A little girl was walking through the grocery store after school one evening with her mother. As they approached the bakery section, the mother decided to quiz her daughter about prayer. She knew that the Sunday school teacher at church had taught the class about praying each day and asking God for the things they needed. The mom said, “Elaine, can you tell me why we should pray for our daily bread?” The little girl paused for a moment, put her hand to her chin, turned her head slightly, and responded, “If we don’t keep getting new bread, then it will get stale.” Kids say some great things, don’t they? Yet, in all seriousness, we may ask ourselves about the staleness in our own lives. Is it because we have not asked our Father in prayer for the things we need?
Today’s Scripture text is about prayer. Last week we saw how the hypocrites and heathen pray. We also saw a glimpse of how the holy pray. This week we will fill in our understanding a little more as we study the famous text of what is called the Lord’s Prayer. It is not literally a prayer of the Lord, but a teaching moment for the disciples. The Lord Jesus wanted to teach His followers about prayer, so He gave them a model to go by. We can learn a lot from this passage if we open the eyes and ears of our spirits this day.
Our Father in heaven, hallowed be Your name.
We are a body of believers, and no one is on their own. Even when we pray individually and privately, we still pray in conjunction with the church. He is "our" Father. He is not just my God and not just your God, but He is "our" Father. Fathers will answer questions and petitions from their children that they would not accept from anyone else in the world. God is our Father. We have a nearness with Him, but that closeness is balanced with His place. He is in heaven. It is important to know where God is when we pray. If He were anywhere else, there would be no use in praying to Him, but He is high and lifted up. He is omniscient, omnipotent, all-resourceful in His heavenly dwelling. He is sovereignly ruling all things. His name was revealed as Yahweh and then completed in the revelation of Jesus, "Yahweh saves." We want His name to be famous, so we pray to that end.

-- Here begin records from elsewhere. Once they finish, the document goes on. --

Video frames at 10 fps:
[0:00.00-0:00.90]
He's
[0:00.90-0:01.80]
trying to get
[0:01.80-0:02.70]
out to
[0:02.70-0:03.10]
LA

Your kingdom come, Your will be done, on earth as it is in heaven.
Notice that adoration and submission come prior to confession and supplication. We want God's will to be done as it is in heaven. And how is it done in heaven? It is done perfectly. How radical of a change would it be if God's will was completely and thoroughly done in all the world? One day that will come to pass. The kingdom originates in heaven, but is coming down among us.

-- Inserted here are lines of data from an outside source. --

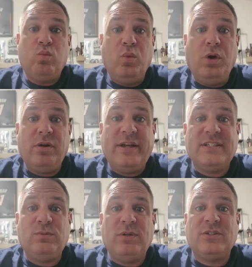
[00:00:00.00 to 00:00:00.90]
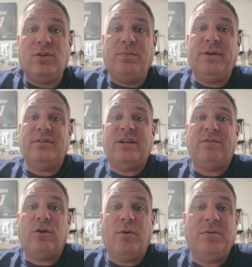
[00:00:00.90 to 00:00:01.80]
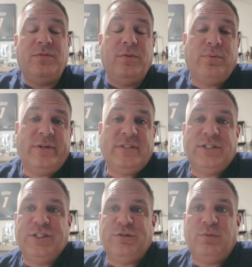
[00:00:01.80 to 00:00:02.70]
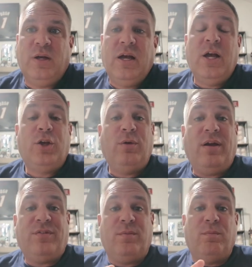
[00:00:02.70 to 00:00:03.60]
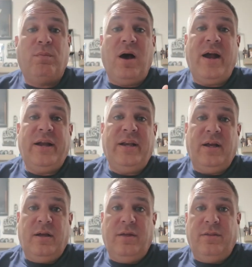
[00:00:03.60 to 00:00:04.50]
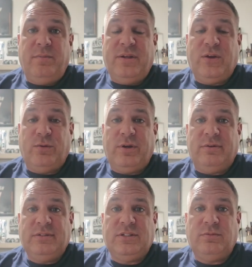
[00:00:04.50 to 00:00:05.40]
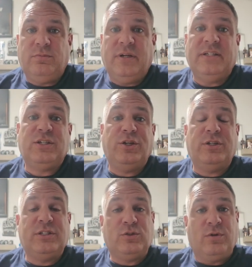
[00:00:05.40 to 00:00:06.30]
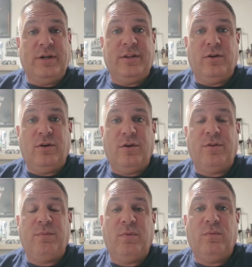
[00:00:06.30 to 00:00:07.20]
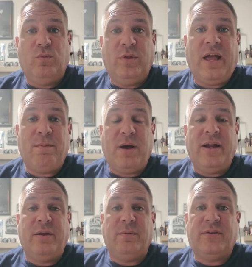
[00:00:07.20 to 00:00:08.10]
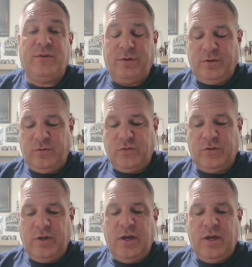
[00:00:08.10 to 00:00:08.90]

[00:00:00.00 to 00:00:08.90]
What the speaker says: Well, guess what? Solar panels have carbon footprints too. You have to mine the materials, so you're destroying the earth with that mining materials.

Give us this day our daily bread
Notice the corporate nature of this line as well. Bread refers here to anything that we may need. Any notion that Christians are promised riches and treasures in this life is done away with in this phrase. Christians are those who must call out to God each day for help. "Give me what I need today, Father." In that ancient society, men were paid daily for their work. They would then go and by bread for that day. For the average person there was no storing up of either money or food. If one did not work, one did not eat. So you can see why one would pray for bread on a daily basis.
And forgive us our debts, as we forgive our debtors.
Let me first say that this does not mean that we can earn our forgiveness by forgiving others as if we can box God into a corner and force Him to do anything. What it does reveal is that God will only forgive the sorrowful. True penitence is a forgiving spirit. I think that our society proves that forgiveness is an uncharacteristic human act. It is not normal for people to forgive one another. Even Christians are guilty on this subject. We are good about praying for forgiveness privately for ourselves, but when it comes to forgiving someone else or asking for forgiveness for something we have done we have a very tough time. Yet, this is what we are called to do. We are to be ministers of reconciliation, even in our prayer lives.
And do not lead us into temptation, but deliver us from the evil one.
Temptation = Trial = Corrective Discipline
This could mean generically that we are asking God to not abandon us during temptation so that it would overwhelm us or it could mean deliver us from the sin of not forgiving. It is obvious to me that verses twelve through fifteen all concern forgiveness. You see, the Lord wants forgiveness to be at the core of what we do and who we are as Christians.